Autre apport significatif, le souci de tracer le profil de plusieurs militantes influentes, par l’utilisation d’encadrés, ajoute à la connaissance de femmes pour certaines déjà familières, francophones et anglophones, à commencer par Julie Bruneau Papineau, Hortense Globensky, Ishbel Aberdeen, Marie Lacoste-Gérin-Lajoie, Idola Saint-Jean, Marie-Claire Kirkland-Casgrain, Pauline Marois et Françoise David. D’autres profils de femmes, peut-être moins connues des francophones, viennent enrichir la traditionnelle galerie de portraits dans l’histoire du suffrage féminin, dont Carrie Mathilda Derick, Octavia Grace Ritchie England, et des militantes issues de l’histoire plus récente comme Florence Fernet-Martel, Irène Joly et la militante de Kahnawake Mary Two-Axe Earley. Cette dernière réunissait une trentaine de femmes mohawks pour soumettre un mémoire à la Commission royale d’enquête sur la situation de la femme au Canada afin de dénoncer l’injustice selon laquelle une femme autochtone épousant un non-autochtone perdait son statut d’« Indienne » au sens de la loi. Elle fondait en 1968 l’Equal Rights for Indian Women. Une loi inique qui ne sera modifiée qu’après maints épisodes de lutte en 1985. Cette galerie de portraits de militantes réunis dans l’ouvrage nous instruit sur l’ampleur, la diversité et la durée des luttes menées par des femmes de provenance plus variée que ne le laissait supposer les études antérieures.
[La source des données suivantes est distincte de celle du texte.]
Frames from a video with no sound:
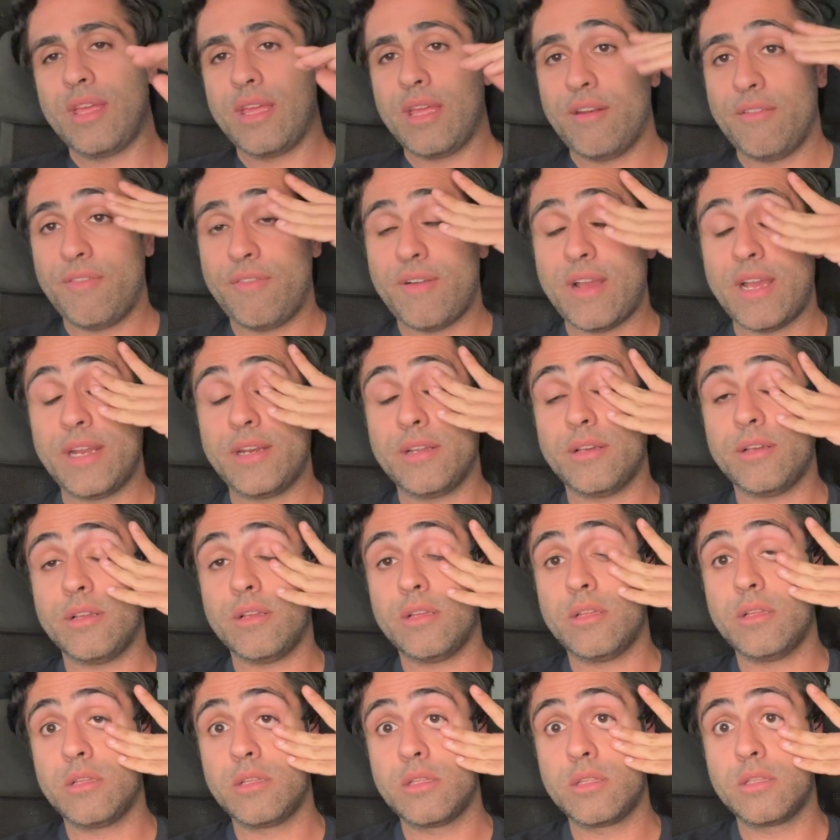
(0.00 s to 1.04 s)
and
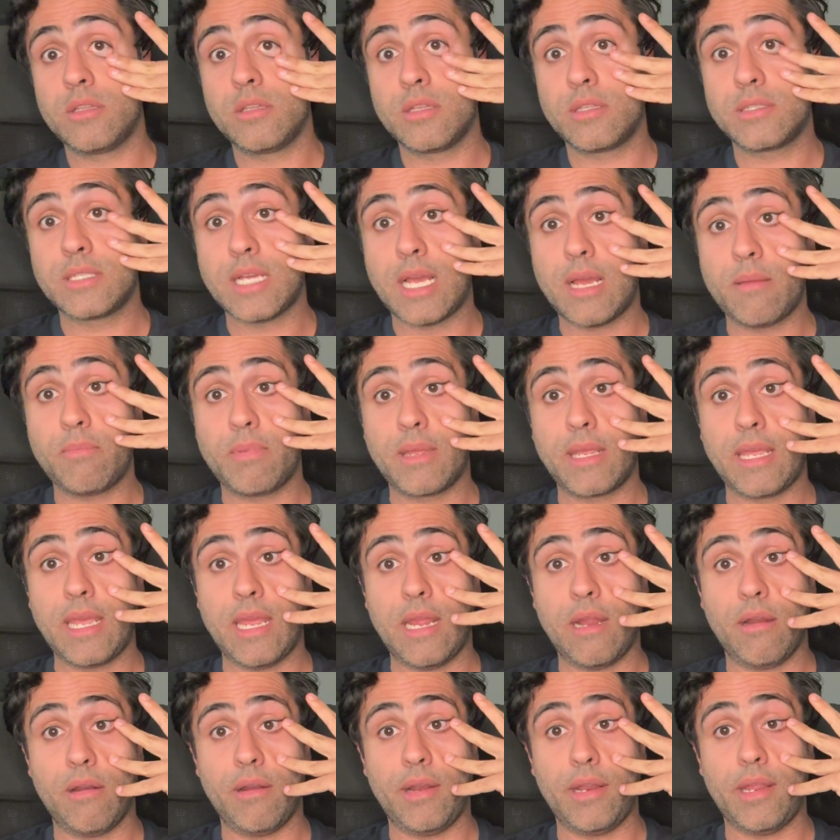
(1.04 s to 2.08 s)
final
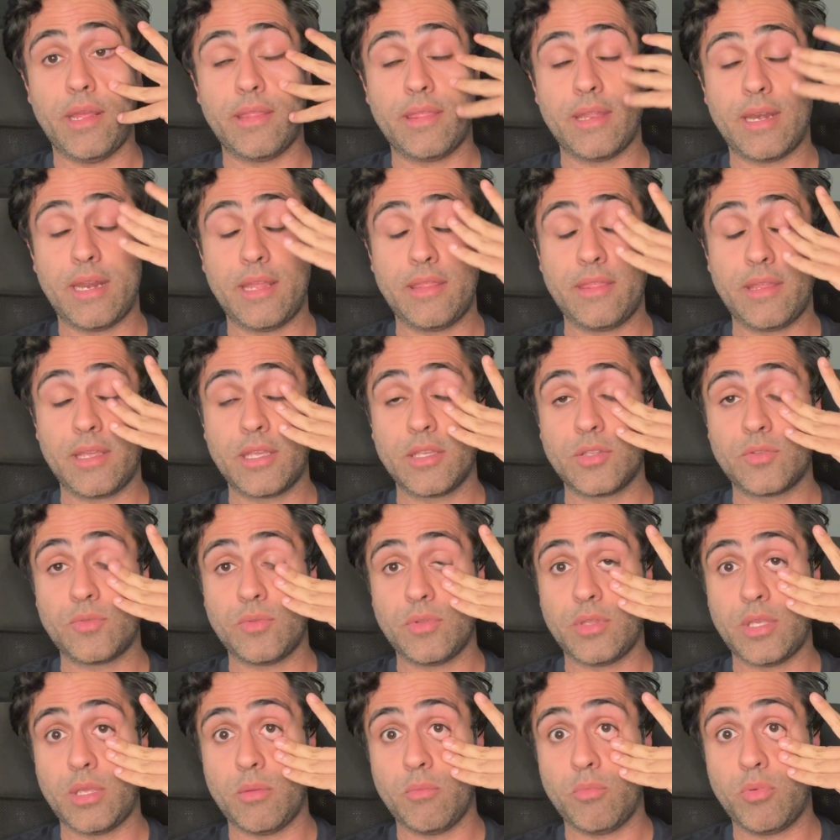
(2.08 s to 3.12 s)
topic area that I think is
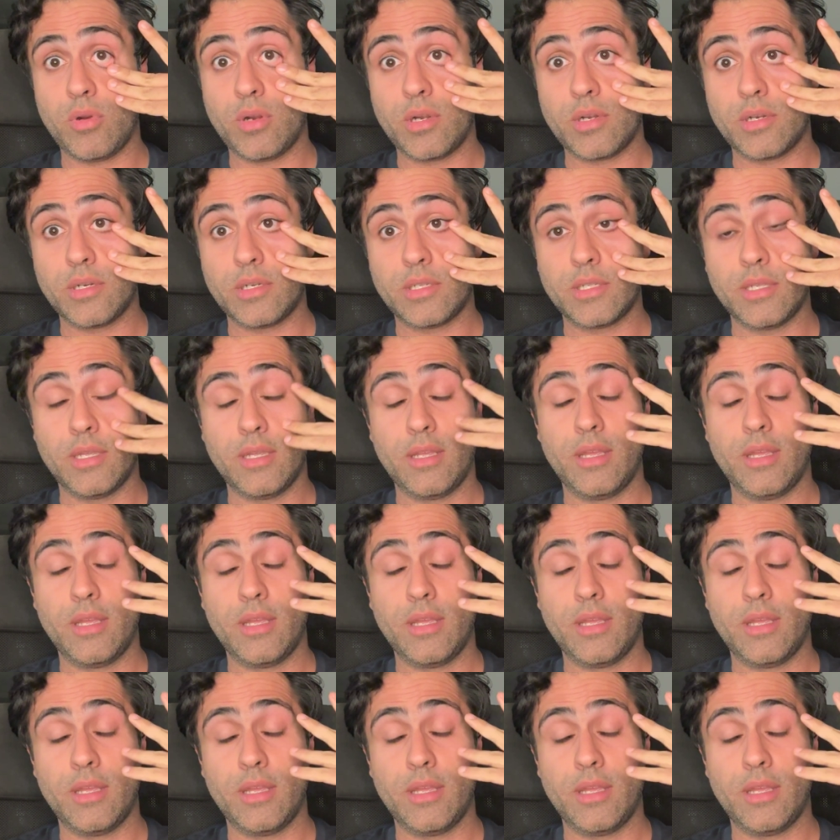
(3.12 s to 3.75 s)
really important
Mentionnons enfin l’ampleur de la recherche réalisée pour cet ouvrage et l’érudition de son auteure sur l’histoire des femmes en général. L’histoire du suffrage ici racontée puise à de multiples sources. En plus des nombreuses études sur le Québec et le Canada, l’auteure s’inspire d’une documentation générale sur l’histoire du monde, en insistant sur les cas de la France et de l’Irlande. Elle a pu procéder à l’inclusion de recherches complémentaires dans les archives des associations suffragistes, dans le dépouillement des débats parlementaires reconstitués de l’Assemblée législative du Québec, dans la mise à profit de périodiques en ligne – avec la fonction de recherche thématique – en provenance du site de Bibliothèques et archives nationales du Québec (BAnQ), pour ne nommer que les principaux apports. Cet ouvrage, de remarquable facture, offre une synthèse aussi utile qu’instructive sur l’histoire des droits des femmes au Québec.


[1] Le terme utilisé par les nations concernées est Haudenosaunee.